Si diplomatique soit-il, l’ancien ambassadeur de Singapour à l’ONU montre à ce sujet une certaine impatience : “Le principal critère de sélection des membres permanents du Conseil de sécurité des Nations unies fut fondé sur le fait qu’ils avaient gagné la Seconde guerre mondiale en 1945. Sans aucun doute, il s’agissait des plus grandes puissances à l’époque. Mais tous ne seront pas les grandes puissances de 2045. À quel moment de l’histoire, les grandes puissances de 1945 vont-elles donc céder le pas par rapport à celles de 2045 au Conseil de Sécurité des Nations unies ?” Il va de soi que la réponse à une telle question ne pourra être éternellement repoussée sous peine de voir les instances de la gouvernance mondiale perdre progressivement toute légitimité. Le président Obama, évoquant, pour la première fois, lors d’une récente visite en Inde, l’accession de ce pays au rang de membre permanent du Conseil de sécurité l’a bien compris. Mais ce n’est là qu’un premier pas. D’autant que le problème vaut aussi pour d’autres institutions comme, par exemple, le FMI et la Banque mondiale…
Faire le deuil de l’hégémonie sans se résigner à l’effacement
Le chantier à venir de la rénovation des instances internationales est donc immense et extraordinairement complexe. Il nécessite donc d’être pensé et mérite de donner lieu à de vrais débats. Car il ne s’agit pas seulement de prendre en compte le nouveau poids relatif des différentes puissances mondiales. Les choix qui seront faits auront des implications beaucoup plus profondes. En effet, les instances internationales nées au lendemain de la Seconde guerre mondiale représentent davantage qu’une photographie désormais un peu jaunie des puissances de l’époque. Elles étaient aussi – et sont toujours – animées par une certaine conception des relations internationales et de la dignité de l’homme.

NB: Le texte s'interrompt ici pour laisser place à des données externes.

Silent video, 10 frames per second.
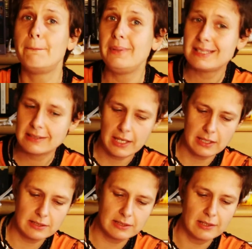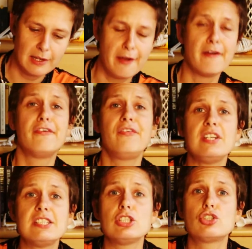biscuits,
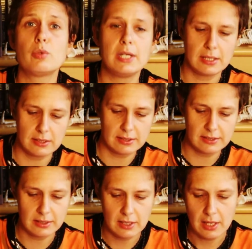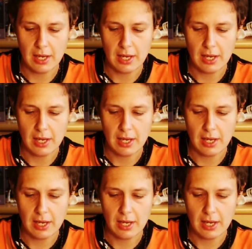fizzy drinks,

Cette philosophie sera-t-elle partagée demain par les nouvelles grandes puissances, à commencer par une Chine triomphante dont le modèle de développement dissocie, jusqu’ici avec un certain succès, le lien que l’on croyait intangible entre économie de marché et démocratie ? Survivra-t-elle à ce que l’on pourrait appeler la “désoccidentalisation de la mondialisation” ? Telles sont quelques-unes des questions qu’il faut aujourd’hui avoir le courage de poser. Loin d’être académiques, elles interrogent la forme que prendra demain l’organisation de la planète. Elles engagent donc non seulement l’avenir de l’Europe mais aussi celui de l’humanité entière, à commencer par celui des pays asiatiques qui ne voient pas nécessairement dans la Chine actuelle un modèle à imiter. Si l’Occident doit, à l’évidence, accepter de n’être plus le centre du monde, il ne peut en revanche renoncer à penser la mondialisation et à promouvoir ses valeurs dans le grand rééquilibrage mondial en cours. Faire le deuil de l’hégémonie est une chose. Se résigner à l’effacement en est une autre.
“Un monde pluriel”, dossier paru dans la revue Esprit d’octobre 2010. On se reportera plus particulièrement à l’introduction de Marc-Olivier Padis, “Le basculement des puissances”, et à la contribution de Kishore Mahbubani : “Regards asiatiques sur la gouvernance mondiale”.